Records from a data collection

━━━━━━━━━━

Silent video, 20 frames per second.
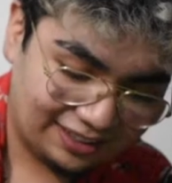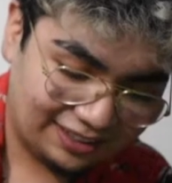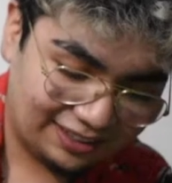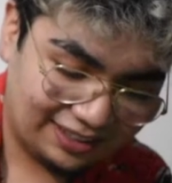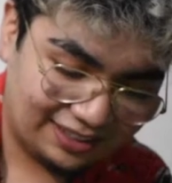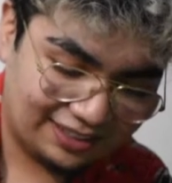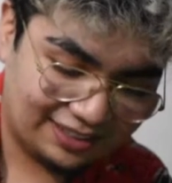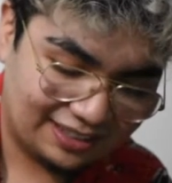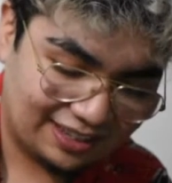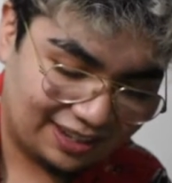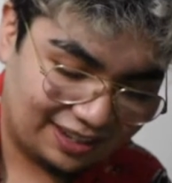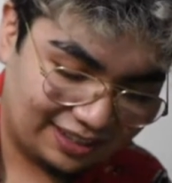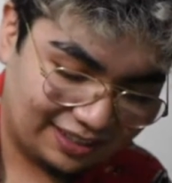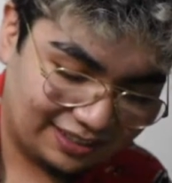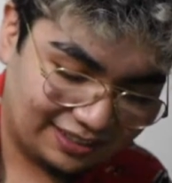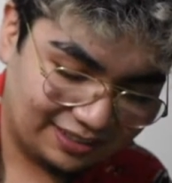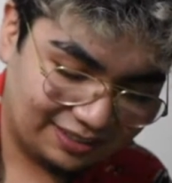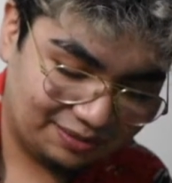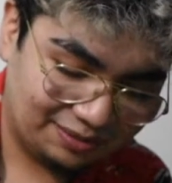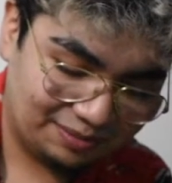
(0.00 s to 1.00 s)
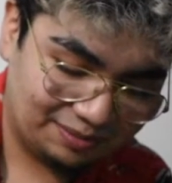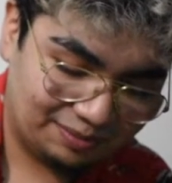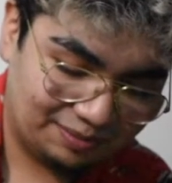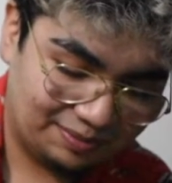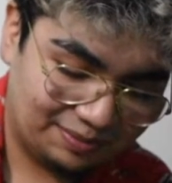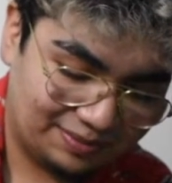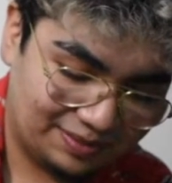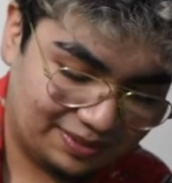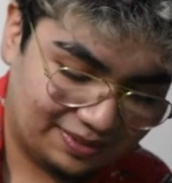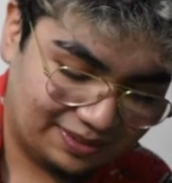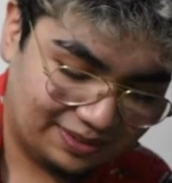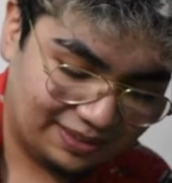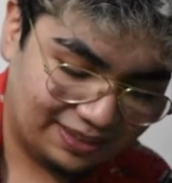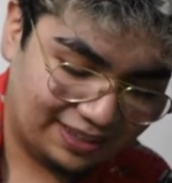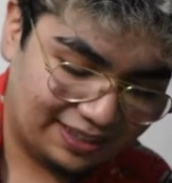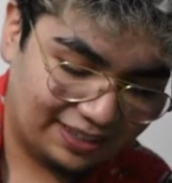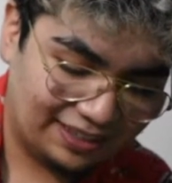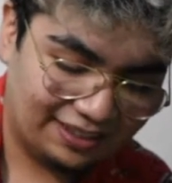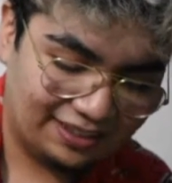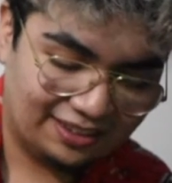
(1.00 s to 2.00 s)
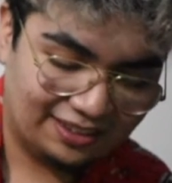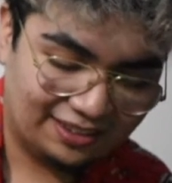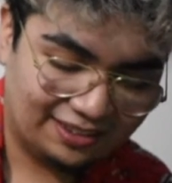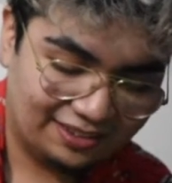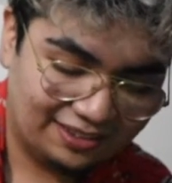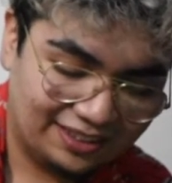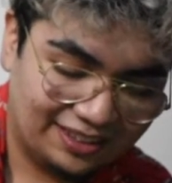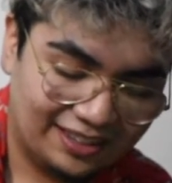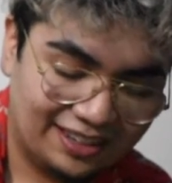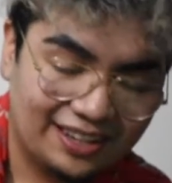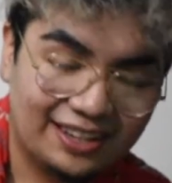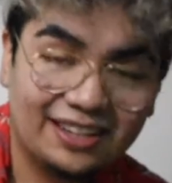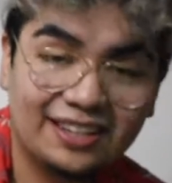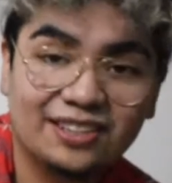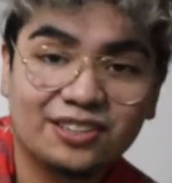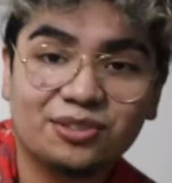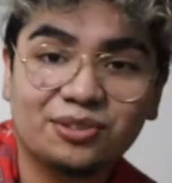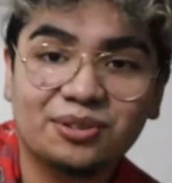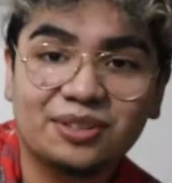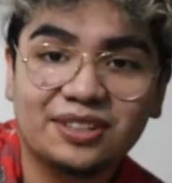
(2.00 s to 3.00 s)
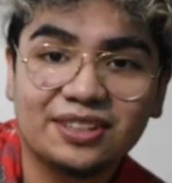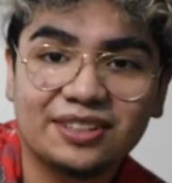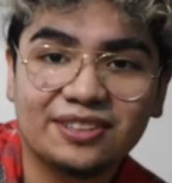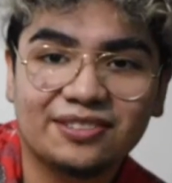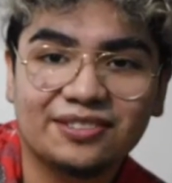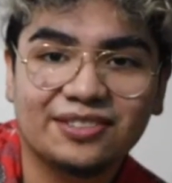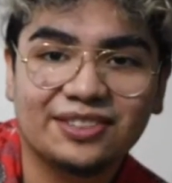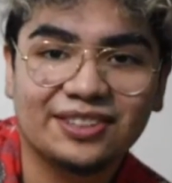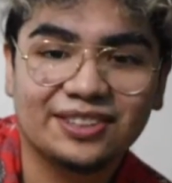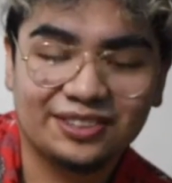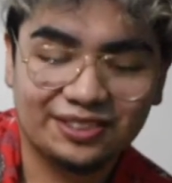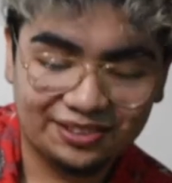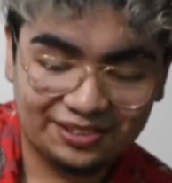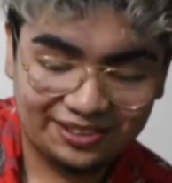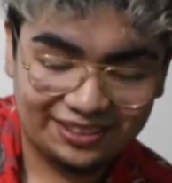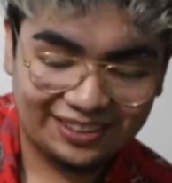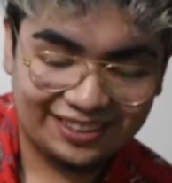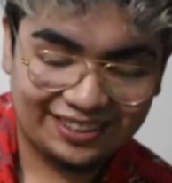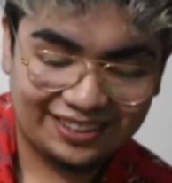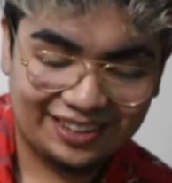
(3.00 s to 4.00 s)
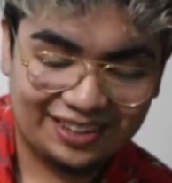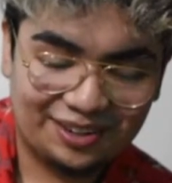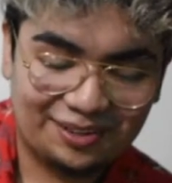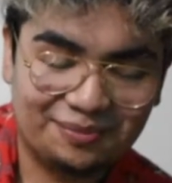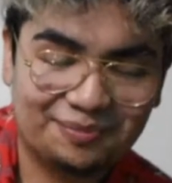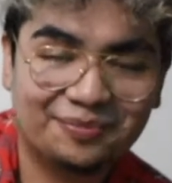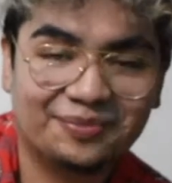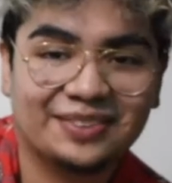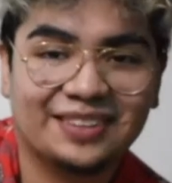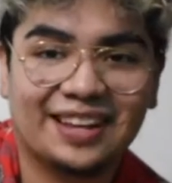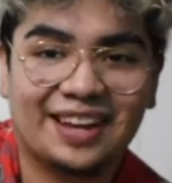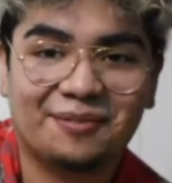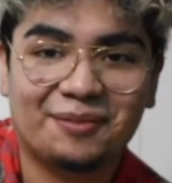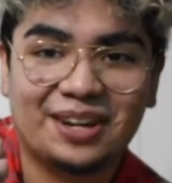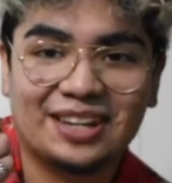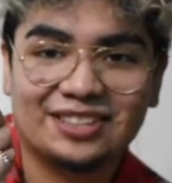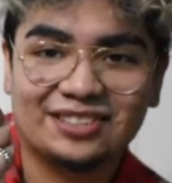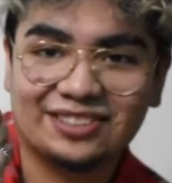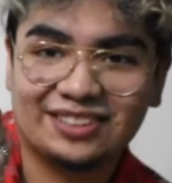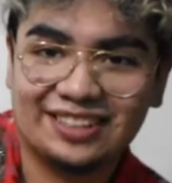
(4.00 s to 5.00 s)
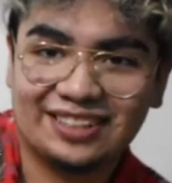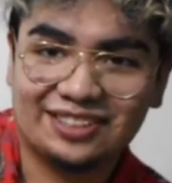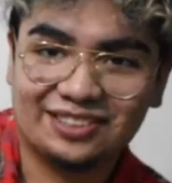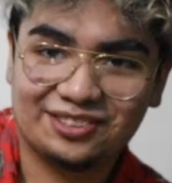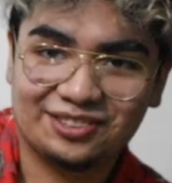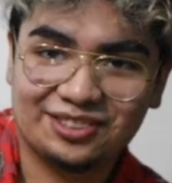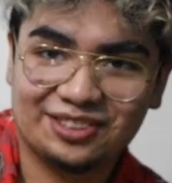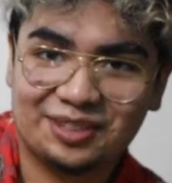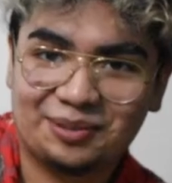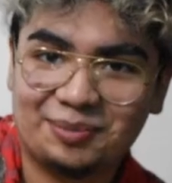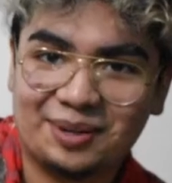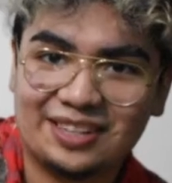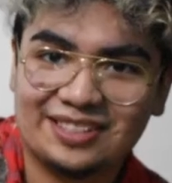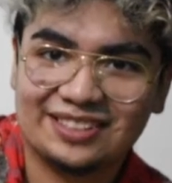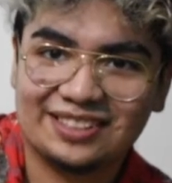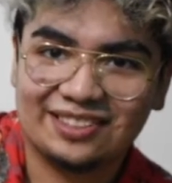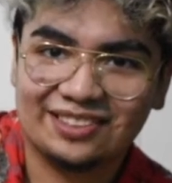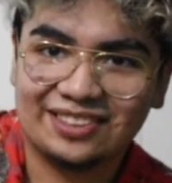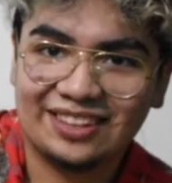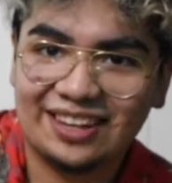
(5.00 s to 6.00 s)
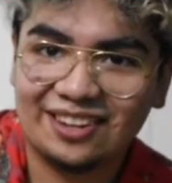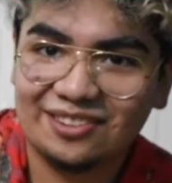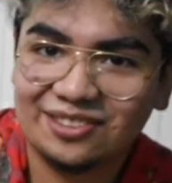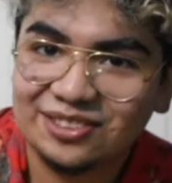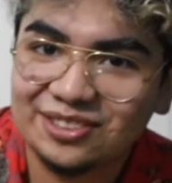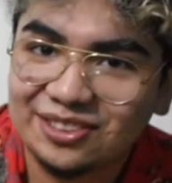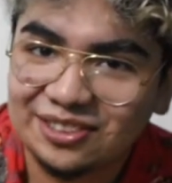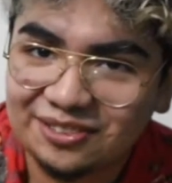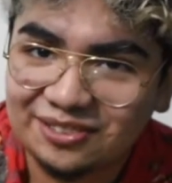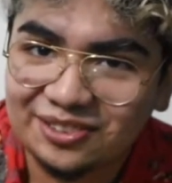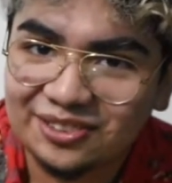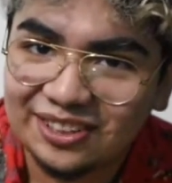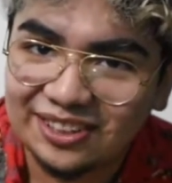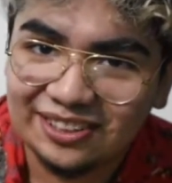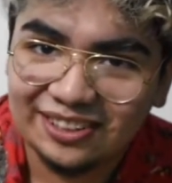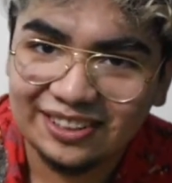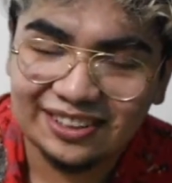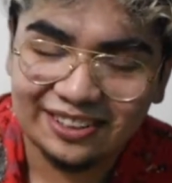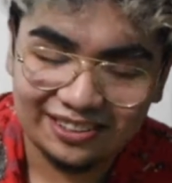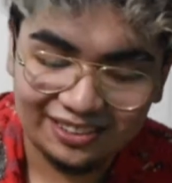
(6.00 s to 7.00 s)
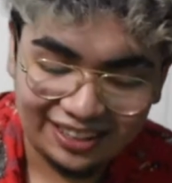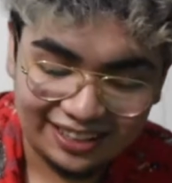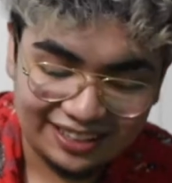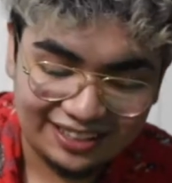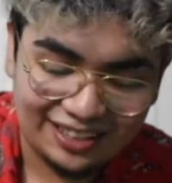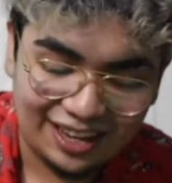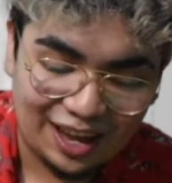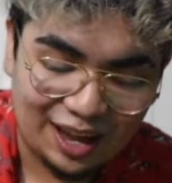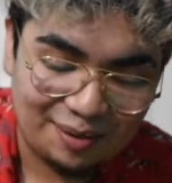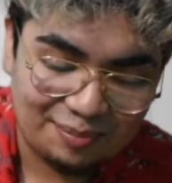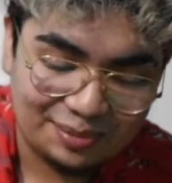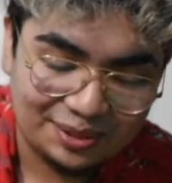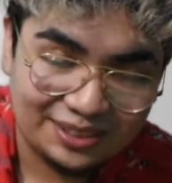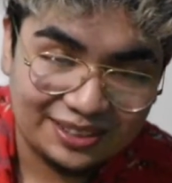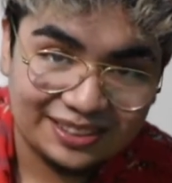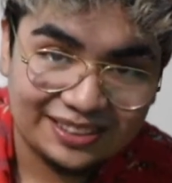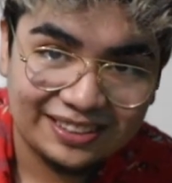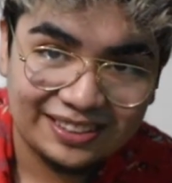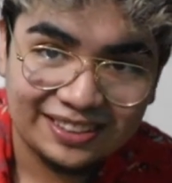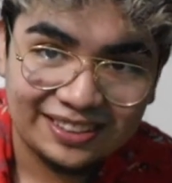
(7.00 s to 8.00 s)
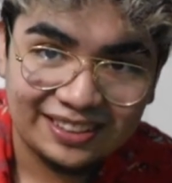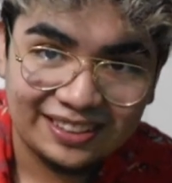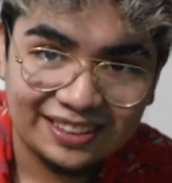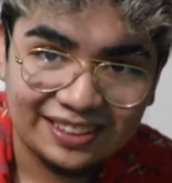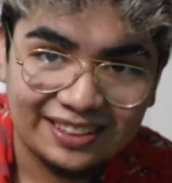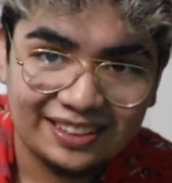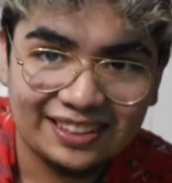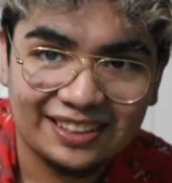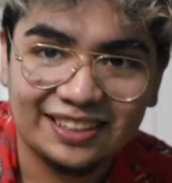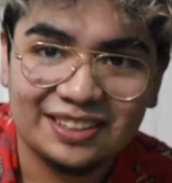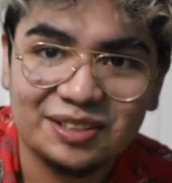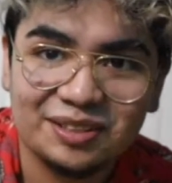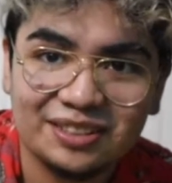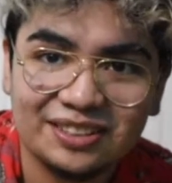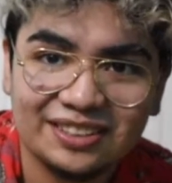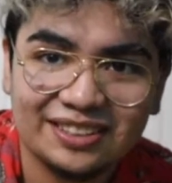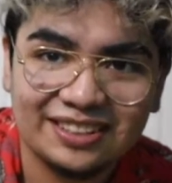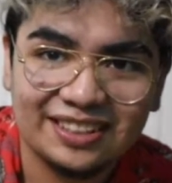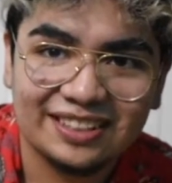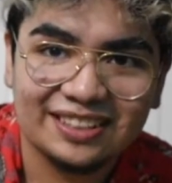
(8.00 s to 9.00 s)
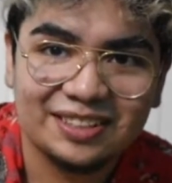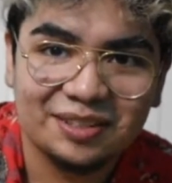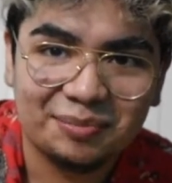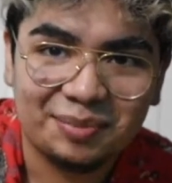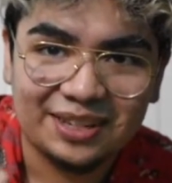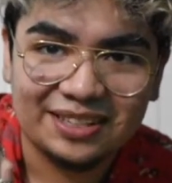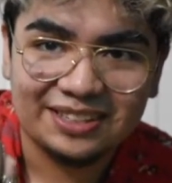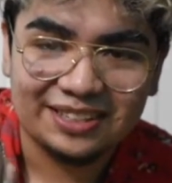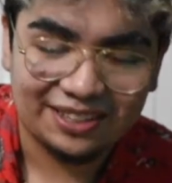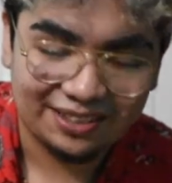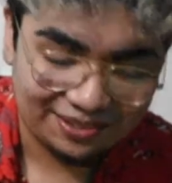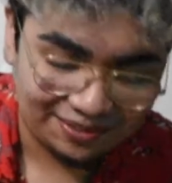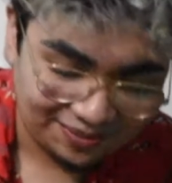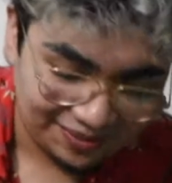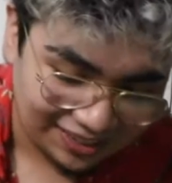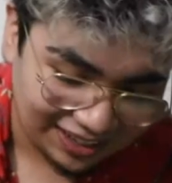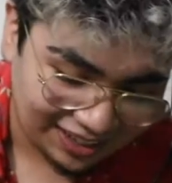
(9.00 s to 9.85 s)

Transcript: that's not like, you know, doing good for you, I'm actually like using the pastel now, so if you hear little like taps, that's a pastel.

━━━━━━━━━━

Leave the pictures out. Extract exactly the lines running from the one with "(4.00 s to 5.00 s)" through the last entry, both ends included.

*SOLVED EXERCISE:*
(4.00 s to 5.00 s)
(5.00 s to 6.00 s)
(6.00 s to 7.00 s)
(7.00 s to 8.00 s)
(8.00 s to 9.00 s)
(9.00 s to 9.85 s)

Transcript: that's not like, you know, doing good for you, I'm actually like using the pastel now, so if you hear little like taps, that's a pastel.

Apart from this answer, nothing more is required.